YPF hizo efectivo esta semana el desdoblamiento de sus acciones ordinarias en una relación de diez por una.
"Queremos que cada vez más argentinos puedan ser parte del crecimiento de YPF. El split de la acción es un paso concreto para acercar el mercado de capitales y hacer más accesible la inversión en la compañía", afirmó Horacio Marín, presidente y CEO de la petrolera, en el comunicado con el que la empresa acompañó la operación.
La frase apunta a lo que todavía falta.
El desdoblamiento es la pieza técnica de un movimiento mayor: la compra de acciones desde APP YPF, la aplicación con la que millones de personas pagan combustible y suman puntos.
El dato es que la compañía informó que avanza en el desarrollo de esa funcionalidad para acercar el mercado de capitales a los usuarios de su ecosistema digital, sin precisar cuándo estará disponible.
Cómo funcionaría el botón
El diseño que la compañía viene describiendo elimina el trámite que frena a la mayoría: el usuario no necesitará una cuenta comitente previa, porque la plataforma la genera de manera automática al momento de operar, con validación de identidad dentro de la aplicación.
Detrás de ese botón hace falta un agente de liquidación y compensación registrado ante la CNV, que abra la cuenta, ejecute la orden en ByMA y deposite los títulos en Caja de Valores a nombre del usuario. La aplicación ya dio ese salto en mayo, cuando empezó a remunerar los saldos de sus cuentas virtuales a través de un acuerdo con Santander.
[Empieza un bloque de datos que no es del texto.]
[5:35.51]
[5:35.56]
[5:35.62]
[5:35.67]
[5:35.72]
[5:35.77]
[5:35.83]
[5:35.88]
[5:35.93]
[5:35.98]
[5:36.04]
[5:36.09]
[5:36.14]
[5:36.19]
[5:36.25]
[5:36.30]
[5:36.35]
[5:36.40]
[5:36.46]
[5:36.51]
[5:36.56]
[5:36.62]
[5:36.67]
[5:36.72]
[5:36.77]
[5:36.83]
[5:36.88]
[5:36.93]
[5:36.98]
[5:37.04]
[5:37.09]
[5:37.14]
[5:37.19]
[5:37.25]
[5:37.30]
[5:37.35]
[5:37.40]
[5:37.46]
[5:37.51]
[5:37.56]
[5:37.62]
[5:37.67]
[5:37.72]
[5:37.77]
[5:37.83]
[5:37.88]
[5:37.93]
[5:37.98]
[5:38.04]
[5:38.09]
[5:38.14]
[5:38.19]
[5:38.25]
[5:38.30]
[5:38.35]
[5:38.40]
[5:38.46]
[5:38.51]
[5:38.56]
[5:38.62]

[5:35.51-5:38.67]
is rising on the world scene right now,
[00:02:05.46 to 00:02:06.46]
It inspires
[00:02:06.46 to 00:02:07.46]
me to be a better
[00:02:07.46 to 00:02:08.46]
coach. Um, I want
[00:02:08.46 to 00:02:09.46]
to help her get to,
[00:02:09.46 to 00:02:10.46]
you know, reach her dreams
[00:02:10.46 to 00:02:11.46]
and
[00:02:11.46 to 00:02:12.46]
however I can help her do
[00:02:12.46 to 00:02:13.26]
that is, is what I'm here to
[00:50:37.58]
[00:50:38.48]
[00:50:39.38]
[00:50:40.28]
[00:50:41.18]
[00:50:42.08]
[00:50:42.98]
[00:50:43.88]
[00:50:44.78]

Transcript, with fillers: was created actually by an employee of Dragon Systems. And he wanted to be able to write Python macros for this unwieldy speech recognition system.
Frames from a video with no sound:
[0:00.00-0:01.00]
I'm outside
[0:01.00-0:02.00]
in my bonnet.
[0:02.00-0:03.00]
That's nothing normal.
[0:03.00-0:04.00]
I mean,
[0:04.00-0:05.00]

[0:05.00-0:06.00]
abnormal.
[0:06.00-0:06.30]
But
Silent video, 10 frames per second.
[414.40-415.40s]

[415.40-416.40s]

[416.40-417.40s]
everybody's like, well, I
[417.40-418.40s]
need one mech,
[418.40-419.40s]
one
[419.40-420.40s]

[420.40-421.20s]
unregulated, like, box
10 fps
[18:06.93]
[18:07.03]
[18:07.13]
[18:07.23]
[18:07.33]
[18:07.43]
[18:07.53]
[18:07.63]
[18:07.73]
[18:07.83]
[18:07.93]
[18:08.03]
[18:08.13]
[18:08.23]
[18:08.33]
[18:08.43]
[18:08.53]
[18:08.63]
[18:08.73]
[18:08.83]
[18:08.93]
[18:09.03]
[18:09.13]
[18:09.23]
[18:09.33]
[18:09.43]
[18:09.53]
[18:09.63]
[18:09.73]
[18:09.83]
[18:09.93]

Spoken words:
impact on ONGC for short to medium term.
Marín agregó un segundo motivo al de la accesibilidad: cortar las estafas que usan su imagen y la marca de la compañía para ofrecer inversiones falsas. La advertencia figura hoy en el Centro de Inversores de la petrolera, junto al aviso del desdoblamiento: los programas de inversión que circulan en redes sociales con el nombre de YPF no son de la empresa, que nunca pide datos personales ni dinero por esos canales.
El apetito minorista por el riesgo YPF ya tiene antecedente medido. En abril, la colocación de Obligaciones Negociables Clase XLIII recogió más de 6.000 órdenes individuales, con un ticket promedio implícito cercano a u$s 20.000.

Sobre qué tramo del capital cae: los casos de Ecopetrol y Aramco
El nuevo comprador opera sobre un tramo chico del capital.YPF presentó en marzo que el Estado nacional tenía 200.589.525 acciones Clase D, el 51% del capital; el Fondo de Garantía de Sustentabilidad de la ANSES, 31.620.519 acciones, el 8,04%; y el programa de certificados de depósito estadounidenses (ADS, por sus siglas en inglés) reunía 97.071.609 títulos, con 30 tenedores registrados, equivalentes al 24,7%.
El resto, 63.979.330 acciones Clase D, es lo que se negocia en ByMA. Con el desdoblamiento, ese tramo pasa a 639.793.300 papeles de $1.
Los dos antecedentes de escala en el sector, uno regional y otro global, corrieron por la red bancaria y de comisionistas, sin una aplicación propia de por medio. Ecopetrol colocó acciones en 2007 y sumó 482.941 accionistas nuevos por 5,7 billones de pesos colombianos, con tenedores en 1.093 de los 1.119 municipios del país, según el material de la propia petrolera. Al cumplirse diez años de la cotización, la petrolera informaba más de 350.000 accionistas. En 2019 debió montar una estrategia corporativa dirigida a sus minoritarios, con adhesión de las comisionistas, para reducirles el costo de administración de los títulos.
Saudi Aramco movió una escala mayor. En su salida a bolsa de 2019, 4,9 millones de personas suscribieron el tramo minorista, según Reuters. Tras la colocación de junio de 2024, la propia compañía informó que los inversores minoristas suman alrededor del 0,76% de las acciones emitidas.
Los dos casos plantean la acción de YPF en dos tiempos: captar al pequeño ahorrista es una cuestión de distribución y retenerlo es una cuestión de costos. YPF llega con una ventaja que ninguna de las dos petroleras tuvo, una aplicación con base instalada propia, y con la misma pregunta abierta sobre cuánto le cuesta al usuario conservar los títulos después de comprarlos.